A cidade integra o seleto grupo classificado como "Rumo à Universalização", que reúne as localidades com as melhores pontuações nos indicadores avaliados. O nível de excelência foi alcançado por apenas 3,67% dos municípios analisados, o que evidencia os desafios persistentes para a universalização dos serviços no território brasileiro.
O levantamento analisa cinco dimensões essenciais para o setor: o atendimento com rede de abastecimento de água; o atendimento com rede coletora de esgoto; o percentual de esgoto tratado em relação à água consumida; a cobertura da coleta de resíduos sólidos domiciliares e a destinação ambientalmente adequada dos resíduos urbanos.

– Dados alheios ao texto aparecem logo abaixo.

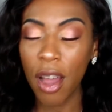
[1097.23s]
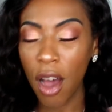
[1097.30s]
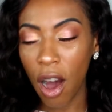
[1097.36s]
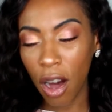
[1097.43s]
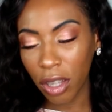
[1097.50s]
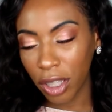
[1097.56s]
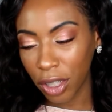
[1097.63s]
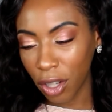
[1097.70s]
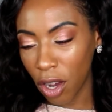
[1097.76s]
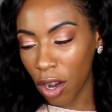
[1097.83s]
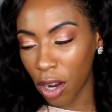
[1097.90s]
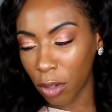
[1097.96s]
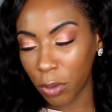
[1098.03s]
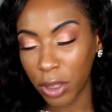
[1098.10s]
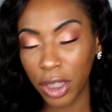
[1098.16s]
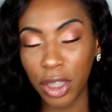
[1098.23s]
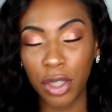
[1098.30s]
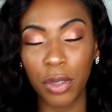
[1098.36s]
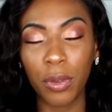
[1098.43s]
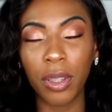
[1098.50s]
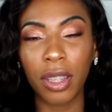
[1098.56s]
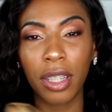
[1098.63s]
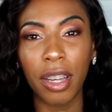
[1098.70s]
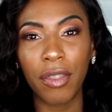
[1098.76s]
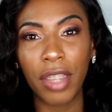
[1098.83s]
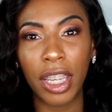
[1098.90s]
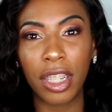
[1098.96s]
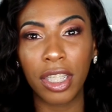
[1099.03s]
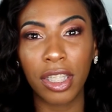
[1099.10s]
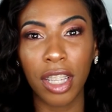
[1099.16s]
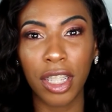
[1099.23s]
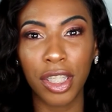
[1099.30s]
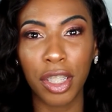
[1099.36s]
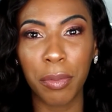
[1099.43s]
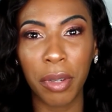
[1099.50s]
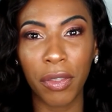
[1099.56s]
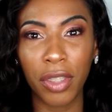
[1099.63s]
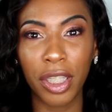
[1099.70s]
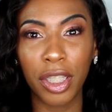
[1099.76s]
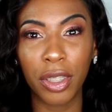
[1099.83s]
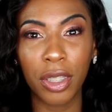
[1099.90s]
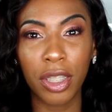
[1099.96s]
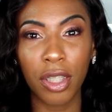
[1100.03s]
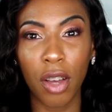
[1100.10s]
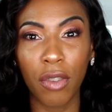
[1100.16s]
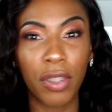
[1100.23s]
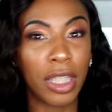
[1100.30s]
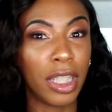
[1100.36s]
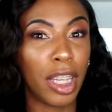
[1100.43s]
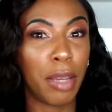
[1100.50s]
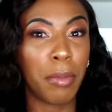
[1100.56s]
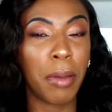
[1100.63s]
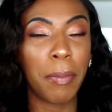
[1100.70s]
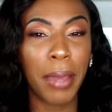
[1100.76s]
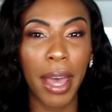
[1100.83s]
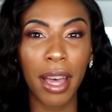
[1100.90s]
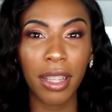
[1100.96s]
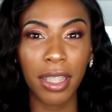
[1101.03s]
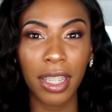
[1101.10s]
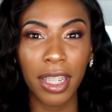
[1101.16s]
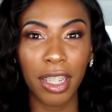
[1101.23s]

All in all, I really do love the Anastasia Beverly Hills soft glam palette.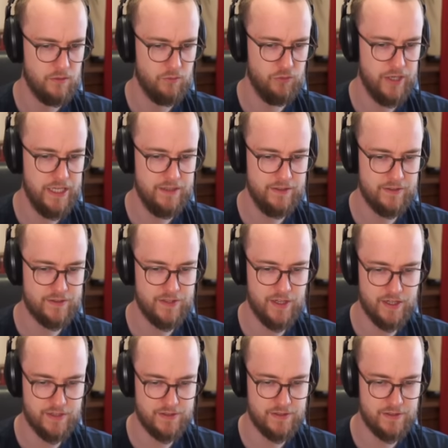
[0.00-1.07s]
Read the
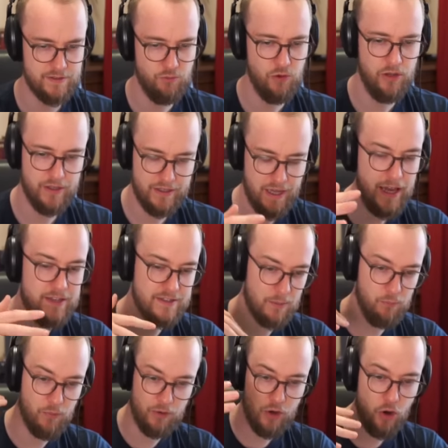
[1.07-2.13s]
text. Well,
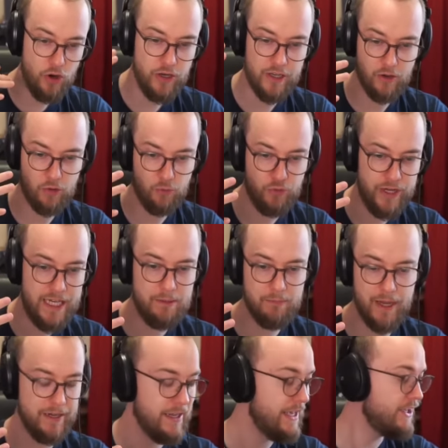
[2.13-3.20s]
guys, I'm learning. Read,
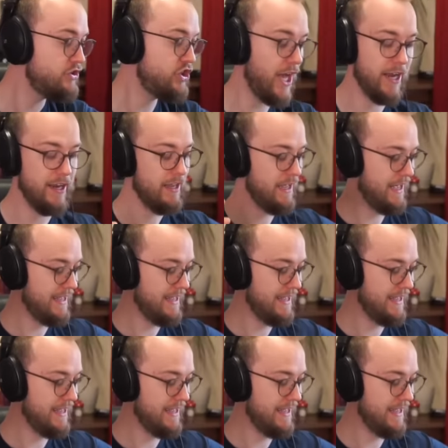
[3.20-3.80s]
mate. Chat,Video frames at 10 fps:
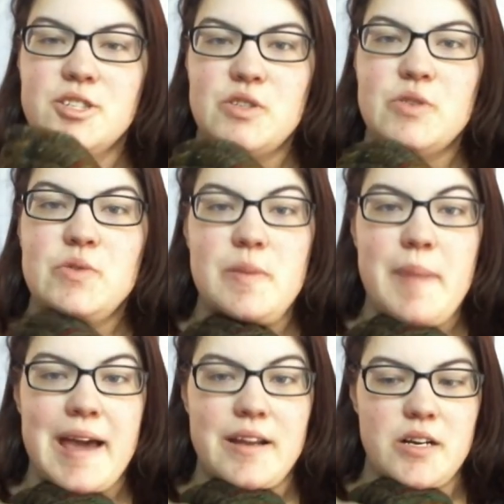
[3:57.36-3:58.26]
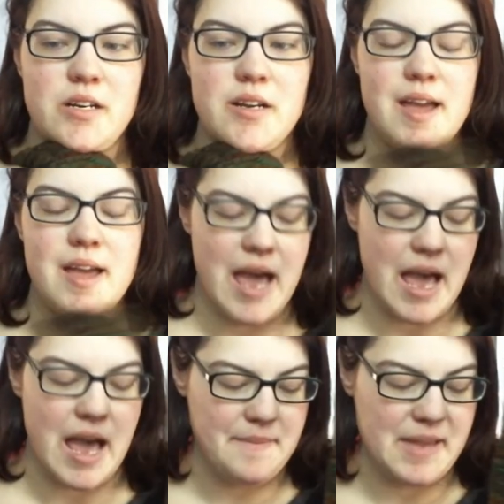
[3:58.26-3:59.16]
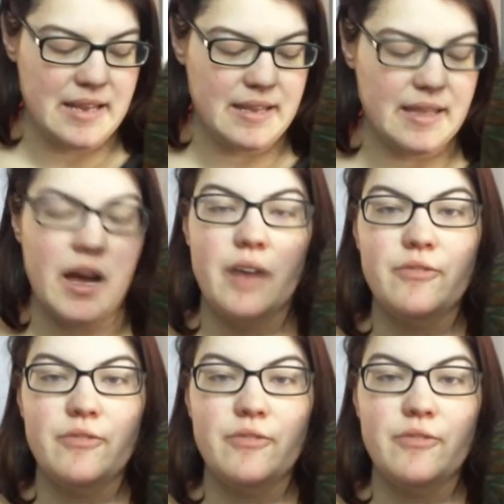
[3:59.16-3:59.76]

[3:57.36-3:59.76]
to the pattern. I made the cuff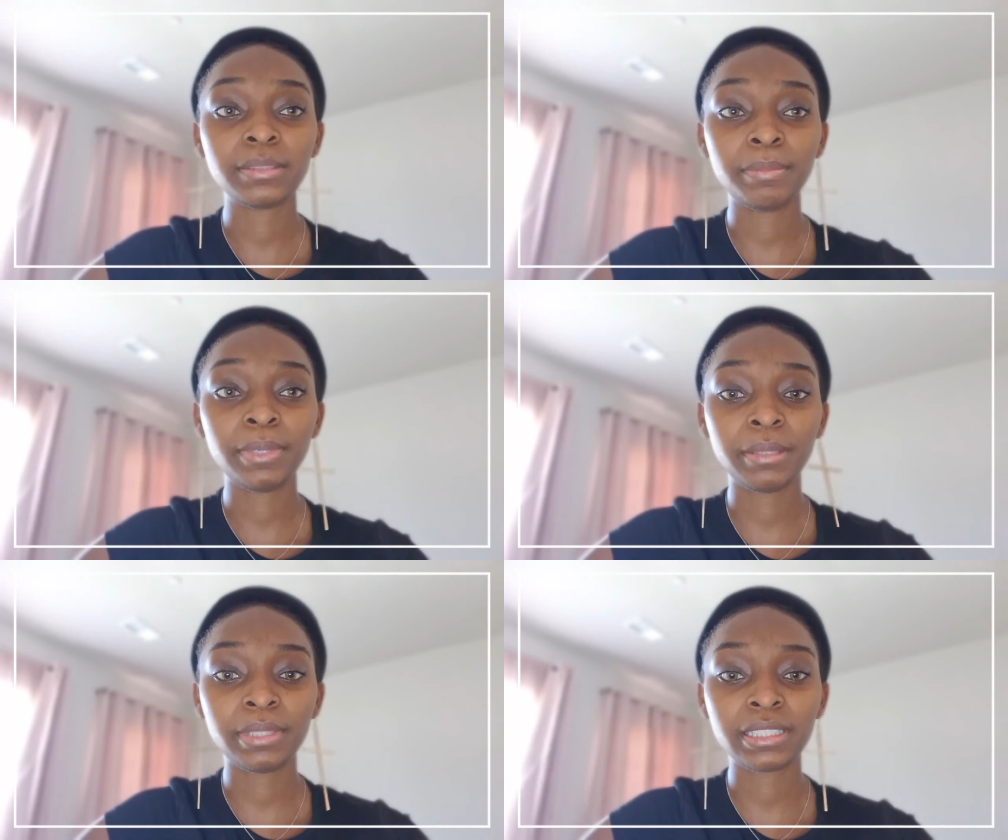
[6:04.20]
the
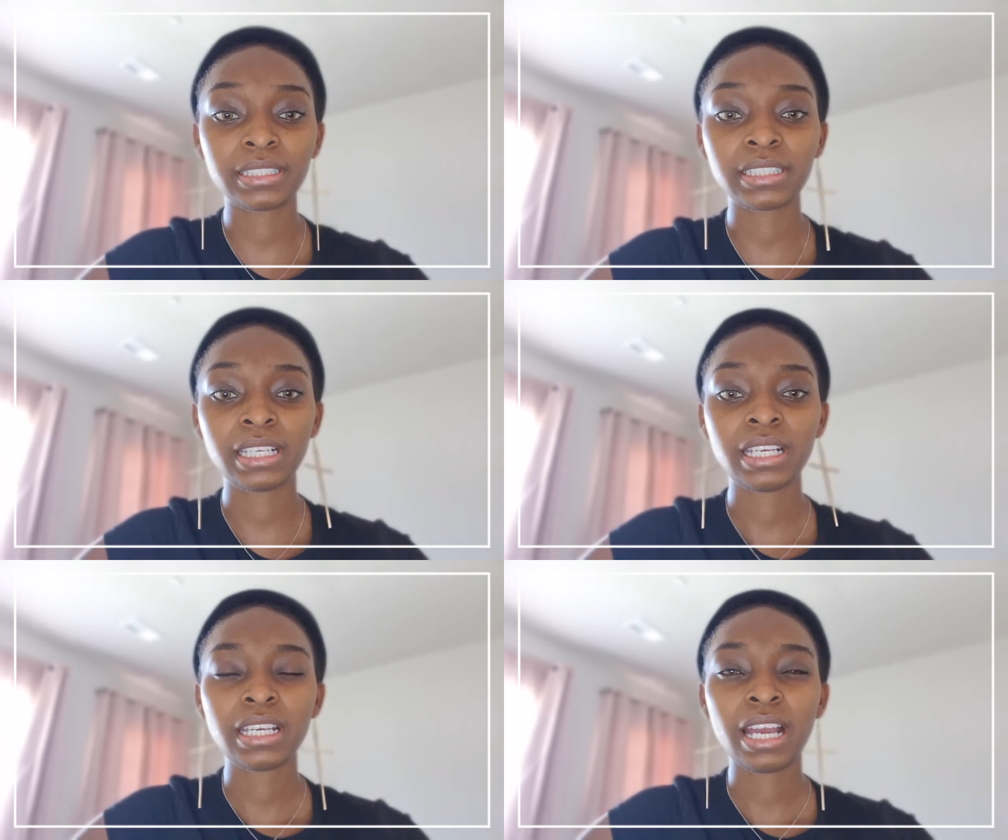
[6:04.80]
payments.
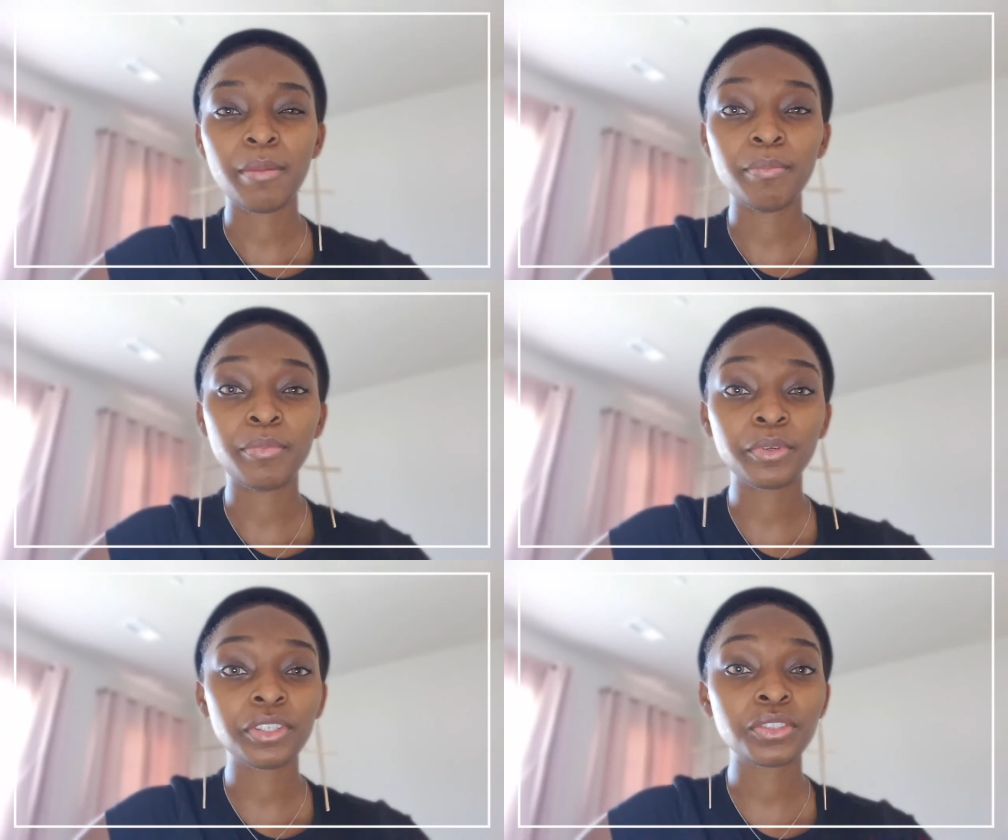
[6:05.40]
I
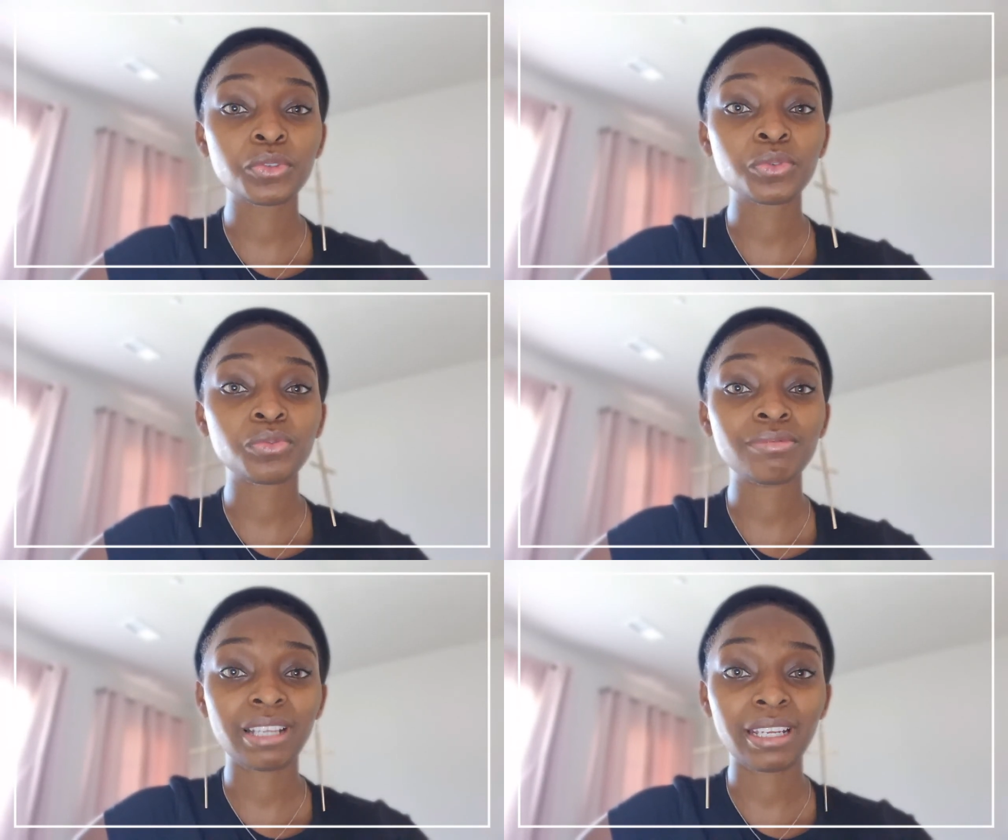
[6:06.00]
broke it
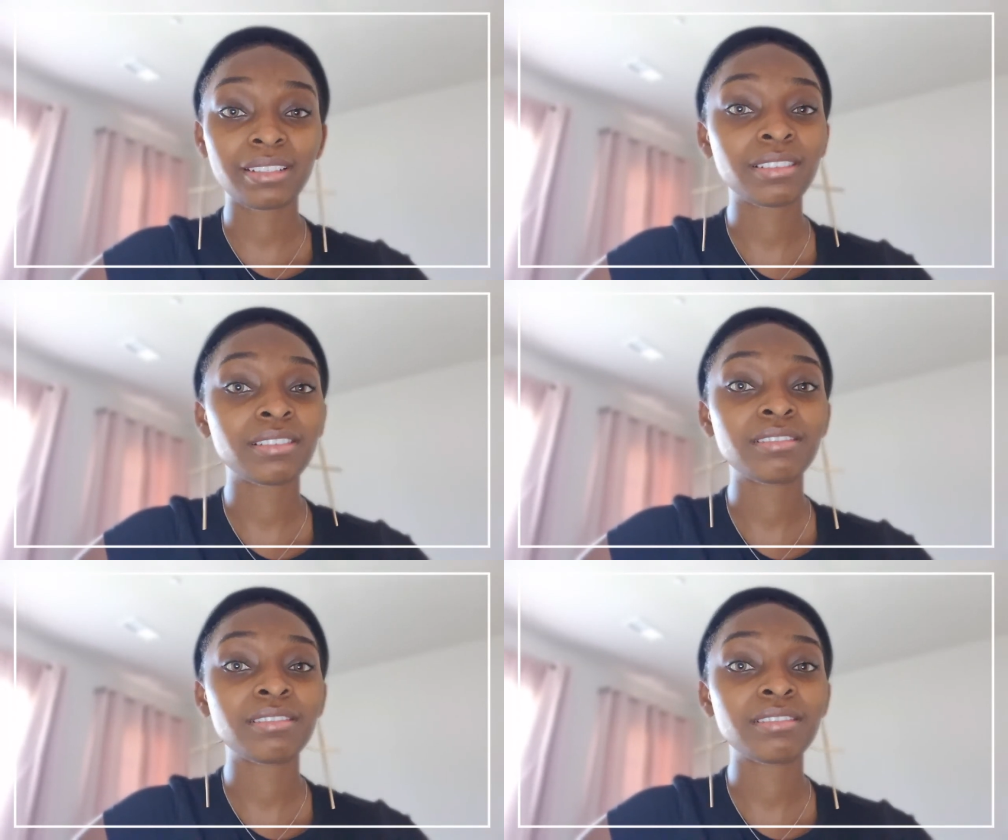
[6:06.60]
like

Na Região Metropolitana de Campinas, somente dez municípios atingiram a categoria máxima do estudo: Indaiatuba, Águas da Prata, Águas de São Pedro, Cordeirópolis, Hortolândia, Itapira, Leme, Piracicaba, Rio das Pedras e Santa Bárbara d'Oeste.
Panorama nacional
De acordo com a ABES, a universalização do saneamento básico ainda é uma realidade distante para a maior parte dos municípios do país. Faltando sete anos para o prazo estabelecido pelo Marco Legal do Saneamento, apenas as 94 cidades citadas alcançaram a faixa mais elevada do ranking. O estudo aponta que o resultado obtido em Indaiatuba decorre de investimentos contínuos realizados ao longo dos anos para garantir o abastecimento, a coleta e o tratamento de esgoto, com reflexos na preservação ambiental.
Saúde pública
O relatório destaca a relação direta entre a qualidade do saneamento e os índices de saúde pública. Os municípios com melhor avaliação registram taxas significativamente menores de internações por Doenças Relacionadas ao Saneamento Ambiental Inadequado (DRSAI), que englobam enfermidades como diarreias, hepatite A, cólera e febre tifoide.
Nas cidades que integram a categoria "Rumo à Universalização", a taxa média é de 84 internações para cada 100 mil habitantes. Em contrapartida, nos municípios classificados na categoria mais crítica do levantamento, o índice sobe para 198,85 internações por 100 mil habitantes.
Planejamento
O estudo também indica que o planejamento é um fator primordial para o avanço das políticas do setor. Entre os municípios que atingiram a pontuação máxima no ranking, mais de 92% contam com o Plano Municipal de Saneamento Básico, instrumento técnico utilizado para orientar a aplicação de recursos, estabelecer metas de curto, médio e longo prazo, e garantir a continuidade das melhorias estruturais no município.